The project team hosted a workshop to mark the end of the project where the most important findings, challenges and lessons learned were presented to an audience of experts in the field of energy poverty.
First on the agenda was Anca Sinea of the UBB presenting the lessons learned from the project and the research methodology employed. Much of the time and effort spent during this project was to gather the data needed for the scientific report. The process proved difficult as the data sources were dispersed and required a lot of engagement with the stakeholder holding the data. Furthermore, much of the data that was readily available was not in a format that could easily be used for a study. Understanding the process of the data collection, where it can be sourced from and how it can be used is of particular interest as most municipalities will have similar data and thus the process and the application of the data can be replicated across cities and municipalities.
To demonstrate one way in which the data had been applied in the project, Titus Man from the UBB’s geography department presented the interactive map and its functionalities.

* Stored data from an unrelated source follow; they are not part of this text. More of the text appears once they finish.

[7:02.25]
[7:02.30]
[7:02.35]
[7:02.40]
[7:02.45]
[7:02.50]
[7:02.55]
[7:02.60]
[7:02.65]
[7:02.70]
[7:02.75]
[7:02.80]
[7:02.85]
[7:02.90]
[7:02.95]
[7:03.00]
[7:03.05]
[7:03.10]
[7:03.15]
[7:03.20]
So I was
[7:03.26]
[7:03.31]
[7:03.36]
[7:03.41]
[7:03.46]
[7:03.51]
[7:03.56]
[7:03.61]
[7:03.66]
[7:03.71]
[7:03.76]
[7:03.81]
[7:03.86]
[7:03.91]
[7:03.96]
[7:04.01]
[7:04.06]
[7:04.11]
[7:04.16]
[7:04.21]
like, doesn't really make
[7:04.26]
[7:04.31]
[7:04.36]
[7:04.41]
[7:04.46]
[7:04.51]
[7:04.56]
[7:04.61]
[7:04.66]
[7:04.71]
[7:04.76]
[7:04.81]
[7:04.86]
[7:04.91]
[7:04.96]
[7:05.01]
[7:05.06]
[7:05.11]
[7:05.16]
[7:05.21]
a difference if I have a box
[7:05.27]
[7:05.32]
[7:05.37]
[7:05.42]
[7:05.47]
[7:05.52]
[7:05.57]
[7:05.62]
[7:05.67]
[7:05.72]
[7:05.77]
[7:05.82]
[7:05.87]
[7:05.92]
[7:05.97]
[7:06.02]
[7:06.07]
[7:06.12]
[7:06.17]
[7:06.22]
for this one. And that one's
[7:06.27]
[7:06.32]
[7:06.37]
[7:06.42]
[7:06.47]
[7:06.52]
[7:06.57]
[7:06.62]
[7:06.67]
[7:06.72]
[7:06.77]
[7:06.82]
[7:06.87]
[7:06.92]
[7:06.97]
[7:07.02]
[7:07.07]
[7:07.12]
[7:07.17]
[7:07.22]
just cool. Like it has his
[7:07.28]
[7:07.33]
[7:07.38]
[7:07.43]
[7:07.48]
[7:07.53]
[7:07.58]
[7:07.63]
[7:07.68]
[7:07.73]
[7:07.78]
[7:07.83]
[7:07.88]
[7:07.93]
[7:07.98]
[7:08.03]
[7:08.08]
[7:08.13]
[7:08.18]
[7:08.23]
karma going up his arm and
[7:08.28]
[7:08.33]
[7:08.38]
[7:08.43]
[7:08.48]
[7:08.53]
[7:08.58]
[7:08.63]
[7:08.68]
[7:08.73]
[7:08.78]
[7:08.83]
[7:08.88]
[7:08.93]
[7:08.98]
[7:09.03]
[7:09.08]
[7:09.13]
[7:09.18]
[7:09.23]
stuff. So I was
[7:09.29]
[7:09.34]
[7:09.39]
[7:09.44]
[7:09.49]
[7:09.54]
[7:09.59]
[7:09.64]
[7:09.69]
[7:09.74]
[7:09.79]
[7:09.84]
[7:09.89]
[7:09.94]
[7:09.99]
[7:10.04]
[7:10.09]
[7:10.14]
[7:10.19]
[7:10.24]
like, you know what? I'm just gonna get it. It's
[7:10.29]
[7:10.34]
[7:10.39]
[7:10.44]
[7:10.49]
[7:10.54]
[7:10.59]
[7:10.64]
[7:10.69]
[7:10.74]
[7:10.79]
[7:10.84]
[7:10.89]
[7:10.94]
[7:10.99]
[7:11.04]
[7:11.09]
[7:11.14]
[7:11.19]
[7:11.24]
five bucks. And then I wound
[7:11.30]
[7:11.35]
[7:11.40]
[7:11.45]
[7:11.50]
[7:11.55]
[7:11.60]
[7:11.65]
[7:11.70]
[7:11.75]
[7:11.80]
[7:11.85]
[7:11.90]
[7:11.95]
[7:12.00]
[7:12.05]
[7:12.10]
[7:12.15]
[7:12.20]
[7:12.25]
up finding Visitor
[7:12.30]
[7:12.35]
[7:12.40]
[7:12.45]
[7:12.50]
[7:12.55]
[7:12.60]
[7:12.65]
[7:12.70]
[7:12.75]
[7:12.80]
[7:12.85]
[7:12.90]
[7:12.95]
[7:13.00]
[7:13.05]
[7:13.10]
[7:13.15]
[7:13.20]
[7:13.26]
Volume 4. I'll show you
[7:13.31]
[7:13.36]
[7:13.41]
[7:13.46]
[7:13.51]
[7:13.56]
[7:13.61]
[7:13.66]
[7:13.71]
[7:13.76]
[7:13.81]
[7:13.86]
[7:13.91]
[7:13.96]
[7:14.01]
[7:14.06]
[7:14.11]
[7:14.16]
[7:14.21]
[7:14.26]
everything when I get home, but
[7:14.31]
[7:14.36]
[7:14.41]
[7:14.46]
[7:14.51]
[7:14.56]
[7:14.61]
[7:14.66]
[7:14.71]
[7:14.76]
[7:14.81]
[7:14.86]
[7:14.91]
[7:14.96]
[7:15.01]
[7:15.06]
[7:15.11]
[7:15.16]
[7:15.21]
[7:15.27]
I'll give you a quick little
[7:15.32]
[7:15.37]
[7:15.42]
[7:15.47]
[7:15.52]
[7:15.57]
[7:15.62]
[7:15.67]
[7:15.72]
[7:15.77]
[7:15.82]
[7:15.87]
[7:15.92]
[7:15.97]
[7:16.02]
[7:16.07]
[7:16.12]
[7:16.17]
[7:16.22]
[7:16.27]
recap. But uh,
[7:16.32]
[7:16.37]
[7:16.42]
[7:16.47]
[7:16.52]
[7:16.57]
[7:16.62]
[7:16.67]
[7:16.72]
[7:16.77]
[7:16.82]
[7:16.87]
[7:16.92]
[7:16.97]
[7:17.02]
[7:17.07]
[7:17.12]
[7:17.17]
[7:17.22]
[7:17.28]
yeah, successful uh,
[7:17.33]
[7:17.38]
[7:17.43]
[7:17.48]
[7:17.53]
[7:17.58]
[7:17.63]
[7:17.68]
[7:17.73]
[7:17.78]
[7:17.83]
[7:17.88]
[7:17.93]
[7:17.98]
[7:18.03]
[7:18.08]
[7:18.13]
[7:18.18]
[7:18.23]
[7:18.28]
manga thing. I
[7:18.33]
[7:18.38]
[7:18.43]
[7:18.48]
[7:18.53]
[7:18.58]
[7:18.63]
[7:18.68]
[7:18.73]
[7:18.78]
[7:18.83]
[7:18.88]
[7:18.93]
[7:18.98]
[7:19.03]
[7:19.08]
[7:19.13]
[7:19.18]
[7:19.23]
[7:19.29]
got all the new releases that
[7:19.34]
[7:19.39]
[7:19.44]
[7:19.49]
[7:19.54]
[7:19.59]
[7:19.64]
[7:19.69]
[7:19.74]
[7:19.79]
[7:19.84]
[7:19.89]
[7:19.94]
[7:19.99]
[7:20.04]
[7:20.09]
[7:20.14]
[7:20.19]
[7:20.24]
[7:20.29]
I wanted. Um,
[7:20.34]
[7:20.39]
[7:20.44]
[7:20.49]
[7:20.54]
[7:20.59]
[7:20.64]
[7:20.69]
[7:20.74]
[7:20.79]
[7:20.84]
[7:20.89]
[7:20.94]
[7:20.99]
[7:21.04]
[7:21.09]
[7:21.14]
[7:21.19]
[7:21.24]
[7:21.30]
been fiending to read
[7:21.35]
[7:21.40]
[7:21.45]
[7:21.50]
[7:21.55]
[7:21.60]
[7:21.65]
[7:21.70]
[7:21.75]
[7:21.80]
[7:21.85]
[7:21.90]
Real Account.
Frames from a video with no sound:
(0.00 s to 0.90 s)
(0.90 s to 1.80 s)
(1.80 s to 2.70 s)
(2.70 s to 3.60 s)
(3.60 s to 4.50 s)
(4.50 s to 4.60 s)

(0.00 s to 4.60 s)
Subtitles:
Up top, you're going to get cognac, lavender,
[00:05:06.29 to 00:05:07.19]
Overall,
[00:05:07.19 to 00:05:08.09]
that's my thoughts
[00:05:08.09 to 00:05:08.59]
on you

The attendees were able to see where indicators or energy poverty were present in the city of Cluj-Napoca. The map shows which buildings have already been renovated, where people are receiving social assistance, electricity consumption, and other relevant indicators of energy poverty.
To complement the data from the map, George Jiglau of the UBB presented the scientific report where the data collected for the map was complemented with the data from a large-scale survey of households in Cluj-Napoca. The findings showed that energy poverty is spread out across the city and is not clustered in certain areas as expected. The survey also gathered data on behavioural aspects and found that many households heat to levels above than the recommended 21oC, even among vulnerable groups. The most important findings however were that while building renovation programmes did lower bills, they were not enough to lift people out of energy poverty and income stood out, by ever metric, as the main driver of energy poverty.
A broader overview of energy poverty in Romania and Central Easter Europe was then presented by Jakob Hoffmann from adelphi. The presentation of the Policy Paper on energy poverty in Eastern Europe covered the historic development of energy poverty in the region and highlighted the particularities that make energy poverty a pervasive issue there. The policy paper also looks at energy poverty in the EU context as well as policy responses at the national and EU level.
The workshop concluded with the presenters covering the policy recommendations that have emerged from this project. There were recommendations given both for the national level, applicable across the EU, as well as recommendations specifically for Cluj-Napoca, which can also be translated to other local contexts.
The project team would like to thank everyone for attending and for the interesting discussion and valuable feedback given at the end.